Safety Brief: Workplace Safety Risks & Structural Implications of Current Working Arrangements For BC RMTs
Workplace Safety Risks in Registered Massage Therapy: Structural Implications of Current Working Arrangements in British Columbia
Issue Summary
Registered Massage Therapists (RMTs) in British Columbia face recognized risks of workplace violence, harassment, and unsafe patient interactions. However, the predominant model of independent contractor-based clinic arrangements creates ambiguity in responsibility for workplace safety, limiting access to protections, reporting mechanisms, and consistent safety standards.
Context
RMTs commonly practice within clinic environments under independent contractor agreements. As outlined in the accompanying Contract Pattern Summary, Appendix A: Contract Analysis, and Misclassification Brief, these arrangements involve a consistent pattern of clinic-level control over scheduling, fees, patient access, and operational processes. This structure has implications for how responsibility for workplace safety is defined and applied in practice.
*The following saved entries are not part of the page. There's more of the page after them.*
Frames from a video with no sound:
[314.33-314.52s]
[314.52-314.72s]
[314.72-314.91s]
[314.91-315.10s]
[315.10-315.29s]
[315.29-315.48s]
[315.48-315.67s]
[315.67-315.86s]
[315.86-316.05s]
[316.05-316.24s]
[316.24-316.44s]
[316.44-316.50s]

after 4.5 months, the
These arrangements typically involve:
Clinic control over scheduling, fees, and patient access
Integration into clinic policies, systems, and operations
Restrictions on mobility and patient relationships
Centralized billing and administrative control
While these roles are formally classified as independent contracting, the degree of operational control and integration introduces uncertainty regarding accountability for workplace safety.
Why This Matters
1. Unclear Responsibility for Safety
In traditional employment models, employers are responsible for maintaining safe working environments. In contractor-based models, this responsibility is often undefined or diffuse, despite clinics maintaining control over the physical environment and patient flow.
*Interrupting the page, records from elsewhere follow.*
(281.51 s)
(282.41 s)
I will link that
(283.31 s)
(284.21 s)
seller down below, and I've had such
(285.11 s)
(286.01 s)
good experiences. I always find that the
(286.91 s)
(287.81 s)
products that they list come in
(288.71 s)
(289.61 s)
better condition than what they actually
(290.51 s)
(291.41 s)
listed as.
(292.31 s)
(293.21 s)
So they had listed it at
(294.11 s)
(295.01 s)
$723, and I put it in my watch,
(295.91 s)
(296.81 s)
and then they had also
2. Limited Ability to Refuse or Exit Unsafe Situations
RMTs may face barriers to:
Declining high-risk patients
Terminating treatment when safety concerns arise
Leaving clinic environments without financial or professional consequence
These constraints can increase exposure to unsafe interactions.
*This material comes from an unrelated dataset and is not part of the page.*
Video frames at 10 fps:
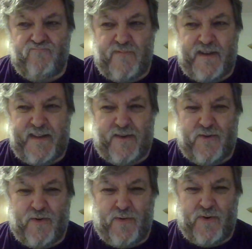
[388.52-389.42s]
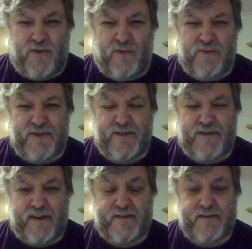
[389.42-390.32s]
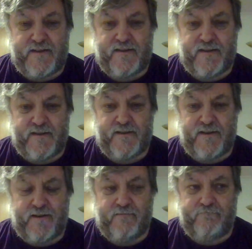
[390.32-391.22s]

and that all always suggests that you know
3. Barriers to Reporting Workplace Violence
Anecdotal reports from practitioners suggest:
Hesitation to report incidents due to fear of losing clinic access or referrals
Lack of formal reporting structures within clinic settings
Uncertainty regarding whether concerns should be directed to clinics, regulators, or occupational safety bodies
4. Gaps in Access to Occupational Health Protections
Independent contractor classification may limit:
Access to structured workplace safety protocols
Clear pathways for incident documentation and follow-up
Engagement with occupational health systems such as WorkSafeBC
5. Implications for Patient Safety and Public Trust
Environments that are unsafe for practitioners may:
Compromise clinical decision-making
Affect continuity of care
Undermine confidence in regulated healthcare settings
Key Observation
Current working arrangements in the RMT profession may not align clearly with established expectations for workplace safety accountability, particularly in environments where clinics exercise operational control without corresponding responsibility for worker protection.
Position
Workplace safety in the RMT profession requires clearer alignment between working arrangements, legal classification, and accountability for safe practice environments.
Recommendations
1. Clarify Responsibility for Workplace Safety in Clinic Settings
Define the obligations of clinic owners/operators in maintaining safe environments, particularly where control over operations and patient flow is established.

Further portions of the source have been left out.